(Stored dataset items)
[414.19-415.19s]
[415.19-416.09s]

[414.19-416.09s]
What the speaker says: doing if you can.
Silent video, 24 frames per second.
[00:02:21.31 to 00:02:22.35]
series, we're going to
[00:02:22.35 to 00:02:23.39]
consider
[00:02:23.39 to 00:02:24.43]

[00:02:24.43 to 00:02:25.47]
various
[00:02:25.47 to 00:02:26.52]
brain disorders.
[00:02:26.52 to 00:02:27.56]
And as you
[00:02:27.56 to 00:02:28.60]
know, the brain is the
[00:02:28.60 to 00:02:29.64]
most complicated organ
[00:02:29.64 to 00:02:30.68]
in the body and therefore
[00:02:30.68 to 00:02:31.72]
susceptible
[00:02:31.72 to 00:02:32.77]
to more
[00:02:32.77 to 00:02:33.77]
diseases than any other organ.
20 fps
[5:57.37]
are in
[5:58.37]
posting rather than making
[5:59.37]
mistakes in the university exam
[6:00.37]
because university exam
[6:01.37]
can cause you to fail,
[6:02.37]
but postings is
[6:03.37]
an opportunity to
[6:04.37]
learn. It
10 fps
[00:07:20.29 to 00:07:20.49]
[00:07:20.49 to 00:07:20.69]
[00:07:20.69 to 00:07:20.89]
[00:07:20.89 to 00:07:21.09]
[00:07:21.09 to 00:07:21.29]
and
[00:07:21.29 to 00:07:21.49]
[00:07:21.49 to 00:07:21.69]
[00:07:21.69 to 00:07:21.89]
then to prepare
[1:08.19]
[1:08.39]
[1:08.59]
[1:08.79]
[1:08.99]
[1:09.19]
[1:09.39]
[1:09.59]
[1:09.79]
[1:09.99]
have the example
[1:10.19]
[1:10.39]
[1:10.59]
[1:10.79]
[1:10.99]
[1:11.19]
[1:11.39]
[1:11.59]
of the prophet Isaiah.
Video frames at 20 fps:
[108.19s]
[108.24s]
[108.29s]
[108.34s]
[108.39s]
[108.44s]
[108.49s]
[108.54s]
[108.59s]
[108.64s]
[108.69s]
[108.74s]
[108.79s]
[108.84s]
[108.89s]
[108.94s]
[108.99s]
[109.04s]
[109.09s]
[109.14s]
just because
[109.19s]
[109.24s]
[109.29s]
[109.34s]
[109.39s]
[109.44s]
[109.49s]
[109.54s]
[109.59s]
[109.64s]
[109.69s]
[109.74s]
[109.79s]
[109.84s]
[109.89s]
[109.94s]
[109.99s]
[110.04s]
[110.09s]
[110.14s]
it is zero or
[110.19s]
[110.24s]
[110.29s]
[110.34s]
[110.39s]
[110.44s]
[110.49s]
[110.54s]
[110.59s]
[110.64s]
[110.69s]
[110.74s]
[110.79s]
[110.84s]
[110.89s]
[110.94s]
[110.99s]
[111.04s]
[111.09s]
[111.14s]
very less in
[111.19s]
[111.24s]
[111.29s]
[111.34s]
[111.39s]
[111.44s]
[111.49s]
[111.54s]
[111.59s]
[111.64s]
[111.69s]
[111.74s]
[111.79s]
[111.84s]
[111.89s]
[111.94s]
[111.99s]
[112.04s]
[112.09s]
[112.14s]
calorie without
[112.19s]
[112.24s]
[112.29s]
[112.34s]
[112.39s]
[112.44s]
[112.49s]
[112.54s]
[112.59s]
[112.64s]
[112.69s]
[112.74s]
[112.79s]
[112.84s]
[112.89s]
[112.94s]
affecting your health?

== Exercise ==
Check every line of the records, and copy the ones that hold the word "frames".

== Output ==
Silent video, 24 frames per second.
Video frames at 20 fps:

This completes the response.